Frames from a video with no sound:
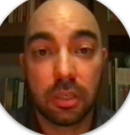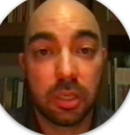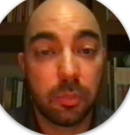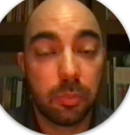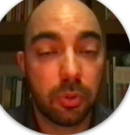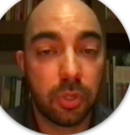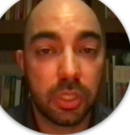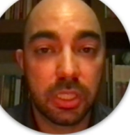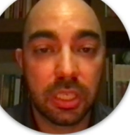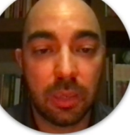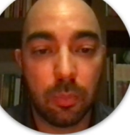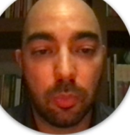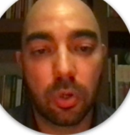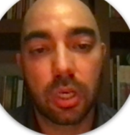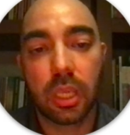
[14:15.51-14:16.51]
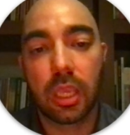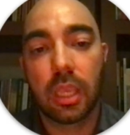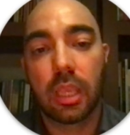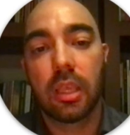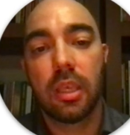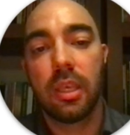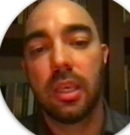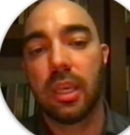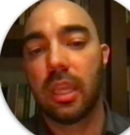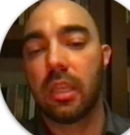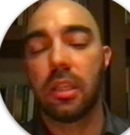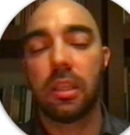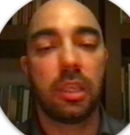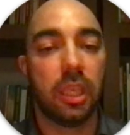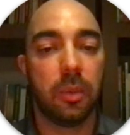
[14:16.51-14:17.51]
components keep working
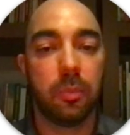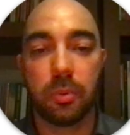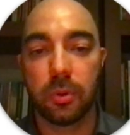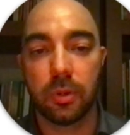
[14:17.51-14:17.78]
and keep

----

Without the pictures, give back the entries exactly.

Frames from a video with no sound:
[14:15.51-14:16.51]
[14:16.51-14:17.51]
components keep working
[14:17.51-14:17.78]
and keep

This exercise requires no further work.